# Gloves



## garhtr (Jan 12, 2009)

What do you wear in cold weather ? ? 
Today I tried neoprene --- my hands were cold and clammy. Last trip I tried my insulated Gore-tex gloves ---too bulky. Next trip I'll try a thin liner in the Neoprene--- we'll see. Any better suggestions ?


----------



## canoe carp killer (Apr 2, 2014)

I just bought some cabelas glomits with a zipper pocket for hand warmer but haven't tried them out yet. Will let u know


Sent from my iPhone using Ohub Campfire


----------



## ejsell (May 3, 2012)

I just use fleece fingerless gloves and hand warmers in my front wader pocket. Today my gloves were just getting in my way so I stuck to the hand warmers for most of the day.


----------



## fallen513 (Jan 5, 2010)

You need 2 things.


1.) A warm core and;
2.) Wool.


http://www.ccsutlery.com/store/mens-wool-gloves-fingerless.html


----------



## fallen513 (Jan 5, 2010)

and

3.) show me how to catch buffalo in the winter.


----------



## pbrouse (Jun 18, 2013)

Bought a pair from orvis and it has the tips off of 2 fingers for tying flies, I wore them over the weekend jn the snow and ice steelhead fishing and they were perfect.


----------



## pbrouse (Jun 18, 2013)

And even soaking wet my hands got in the water and they are waterproof and even the inside held heat when wet


----------



## bigduck10 (Feb 15, 2009)

Simms wind sheer. Either fingerless or the fingerless with a cover like a mitten.
Nothing even close. Where them duck hunting as well. Fished on Sunday hands wet from releasing fish 32 degrees no problem, even when your hands get wet.


----------



## Riverbum (Jan 27, 2013)

I with Fallen , wool is the way to go.
The other thing you need for that warm core is someone to carry a thermos of hot coffee 
I'd be glad to bring the coffee to the buffalo hunt


Sent from my iPhone using Ohub Campfire


----------



## garhtr (Jan 12, 2009)

I found a pair of GI green wool liners in my hunting supplies and cut the fingers off. I'll try them on Sat and carry my old neoprene without liners as a back-up but I'm still looking ''Water-proof''.
Simms has these neoprene with a liner for $39.00. That's more than my rod cost but I'm considering picking up a pair.

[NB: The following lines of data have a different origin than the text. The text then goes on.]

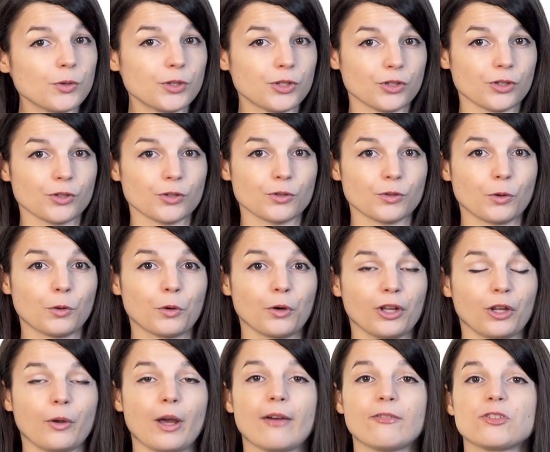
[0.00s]
to or
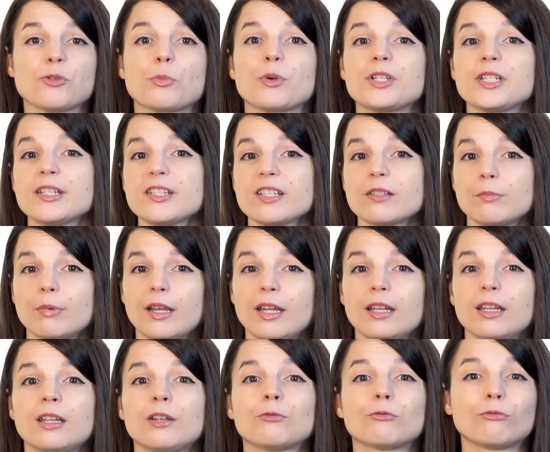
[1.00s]
you have to participate
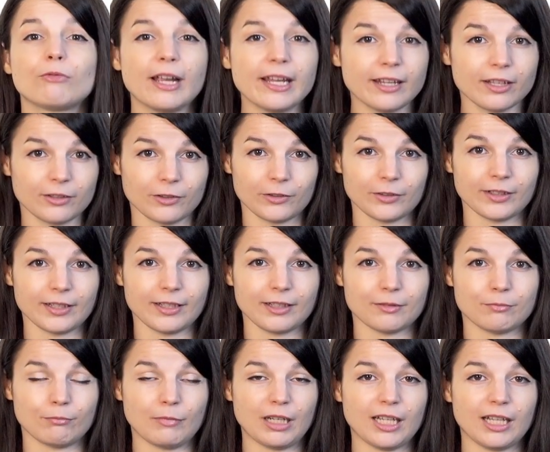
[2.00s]
in regularly,
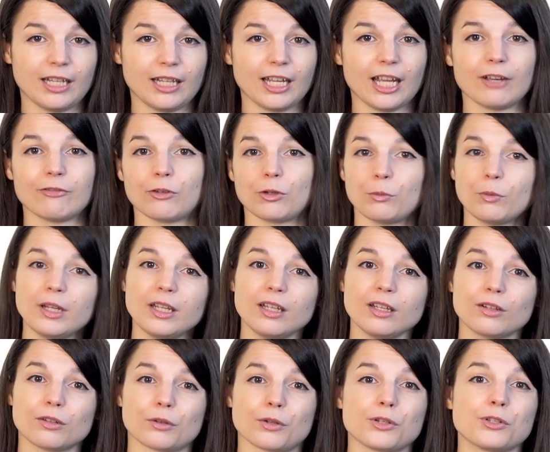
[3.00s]
meaning every
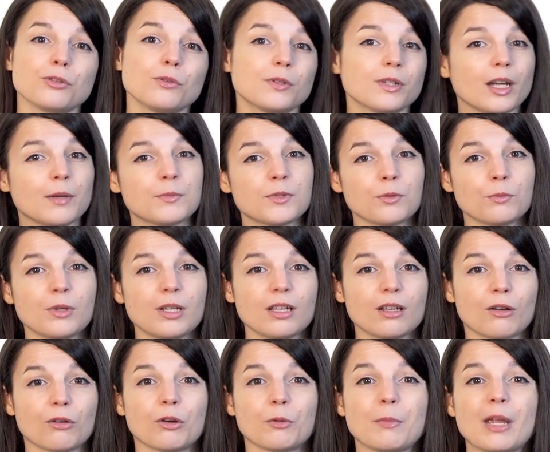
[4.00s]
week or 2 times a week
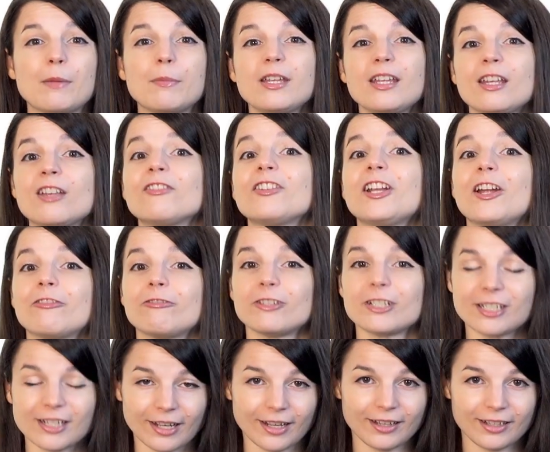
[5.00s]
or maybe even every
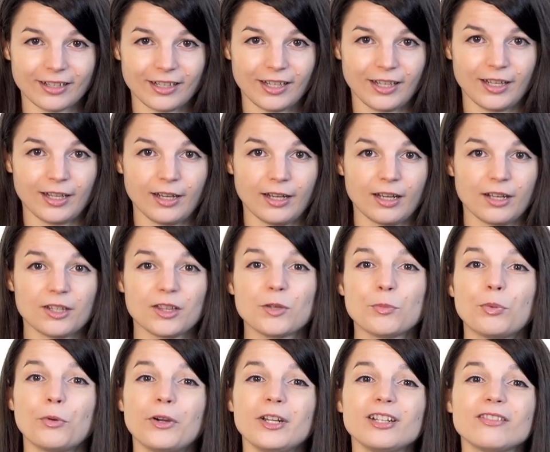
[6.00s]
day. The
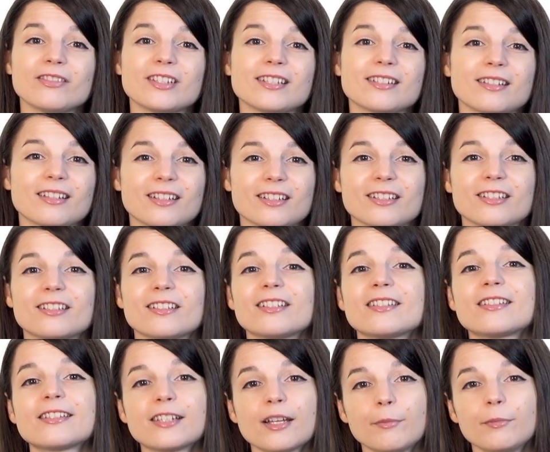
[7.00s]
point of this is
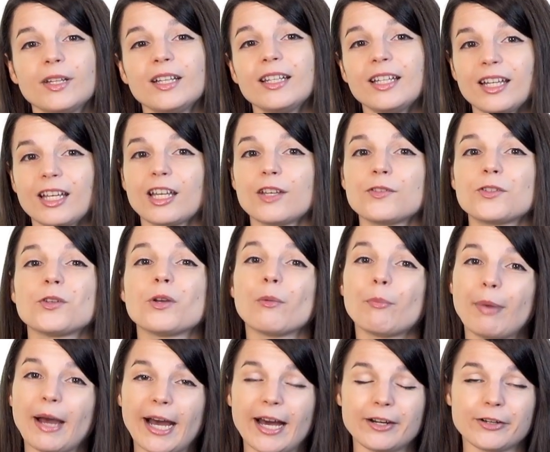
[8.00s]
it's something that gives you a
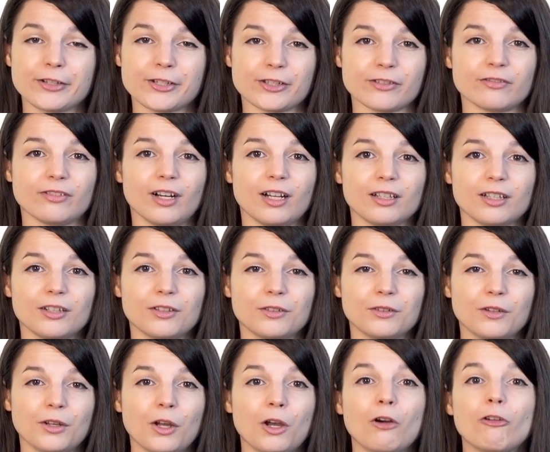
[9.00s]
pattern to follow.
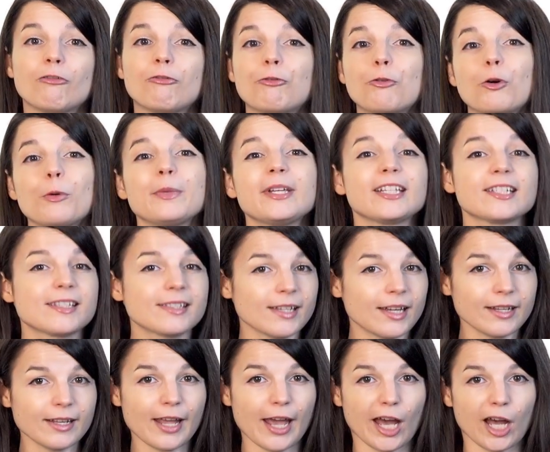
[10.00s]
Forming a
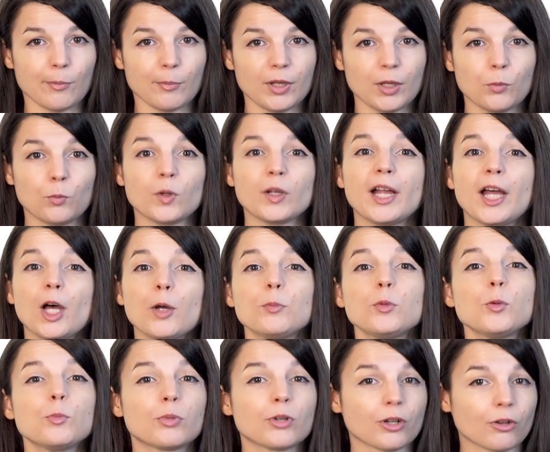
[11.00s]
study habit will help
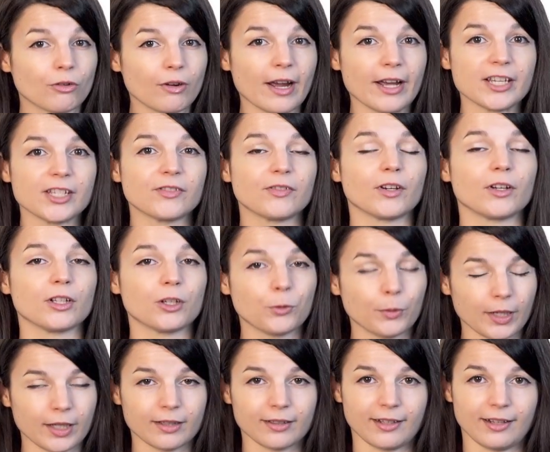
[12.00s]
you progress very
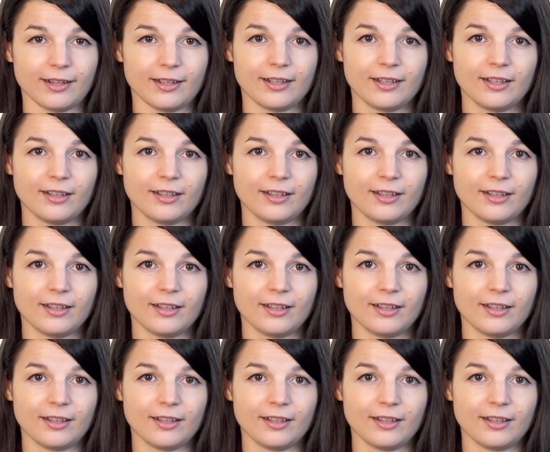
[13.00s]
quickly.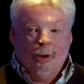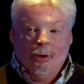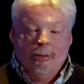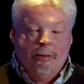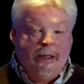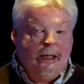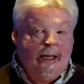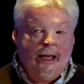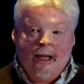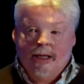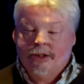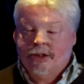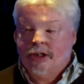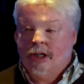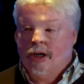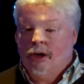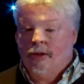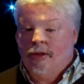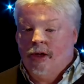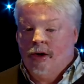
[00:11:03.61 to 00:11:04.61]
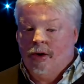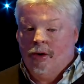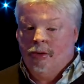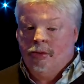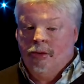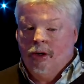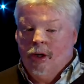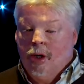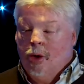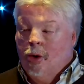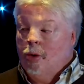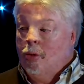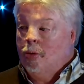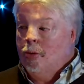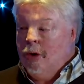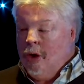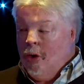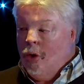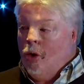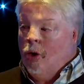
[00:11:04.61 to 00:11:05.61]
Nobody gets it on their own.
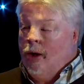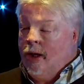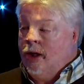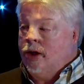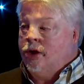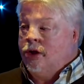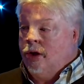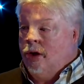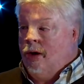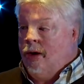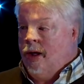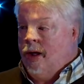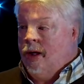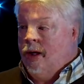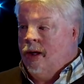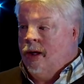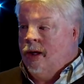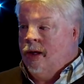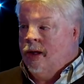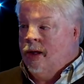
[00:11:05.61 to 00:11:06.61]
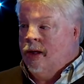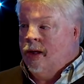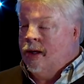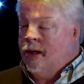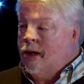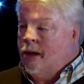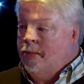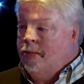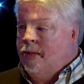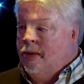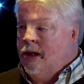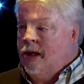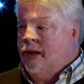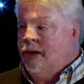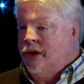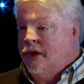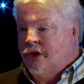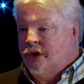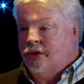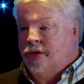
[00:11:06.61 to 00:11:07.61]
We all enjoy the
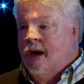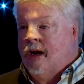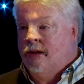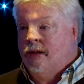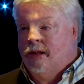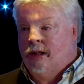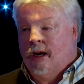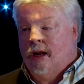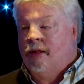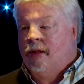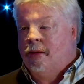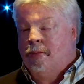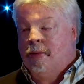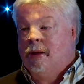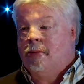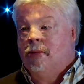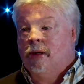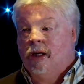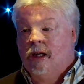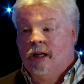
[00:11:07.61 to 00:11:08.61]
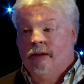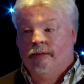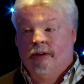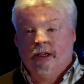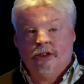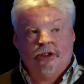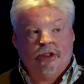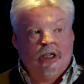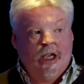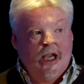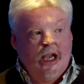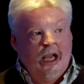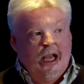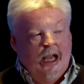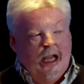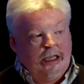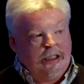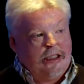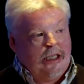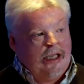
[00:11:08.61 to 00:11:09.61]
company and the strength that other people give us.
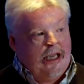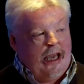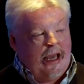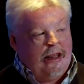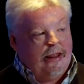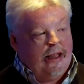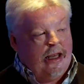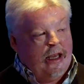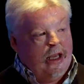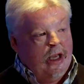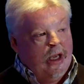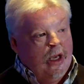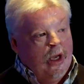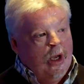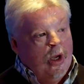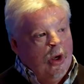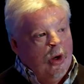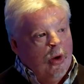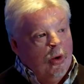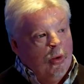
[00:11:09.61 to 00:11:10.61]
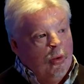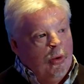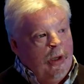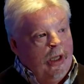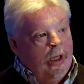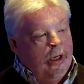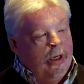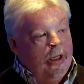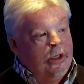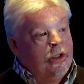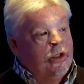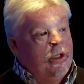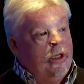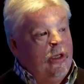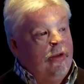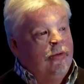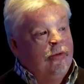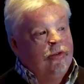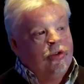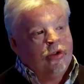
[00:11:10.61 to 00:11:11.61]
And together, we can
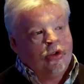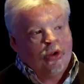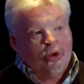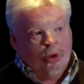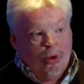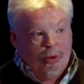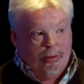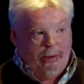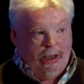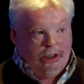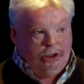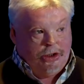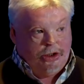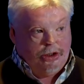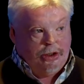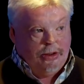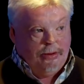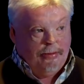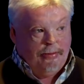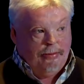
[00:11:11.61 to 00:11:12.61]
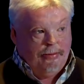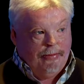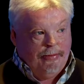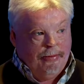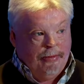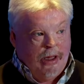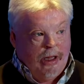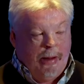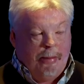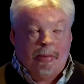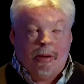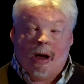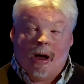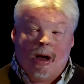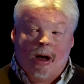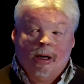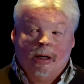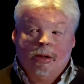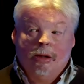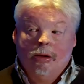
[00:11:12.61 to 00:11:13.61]
achieve so much.
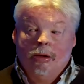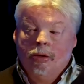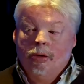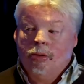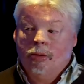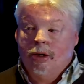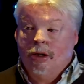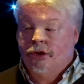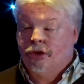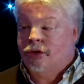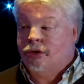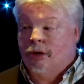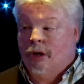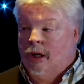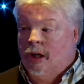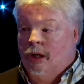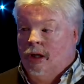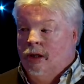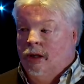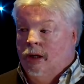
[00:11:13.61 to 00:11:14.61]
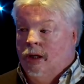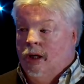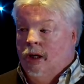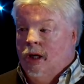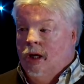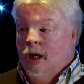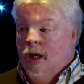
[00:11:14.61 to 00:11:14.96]
Apart, we struggle.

BTW Fallen513--- Everybody knows Buffalo Season is closed until July  



Riverbum said:


> I with Fallen , wool is the way to go.
> The other thing you need for that warm core is someone to carry a thermos of hot coffee
> I'd be glad to bring the coffee to the buffalo hunt


 Riverbum, Unless I'm mistaken, the last time we fished together you showed up with a 16 oz cup of coffee from the local quicky mart, drank all the coffee from my thermos --and to add insult to injury--- caught all the fish . R.B.---YOU CAN GO POUND SAND !


----------



## garhtr (Jan 12, 2009)

''Pbrouse'' are these the gloves you purchased from Orvis ? ?''Hanz Waterproof gloves''. http://www.orvis.com/p/hanz-waterproof-gloves/8x3a
These look to be ''closer'' to what I had in mind.


----------



## rockriv (Sep 18, 2012)

Kast steelhead gloves. Fantastic for super cold fly fishing


----------



## canoe carp killer (Apr 2, 2014)

garhtr said:


> I found a pair of GI green wool liners in my hunting supplies and cut the fingers off. I'll try them on Sat and carry my old neoprene without liners as a back-up but I'm still looking ''Water-proof''.
> 
> Simms has these neoprene with a liner for $39.00. That's more than my rod cost but I'm considering picking up a pair.
> 
> ...



Those look pretty darn good!! 


Sent from my iPhone using Ohub Campfire


----------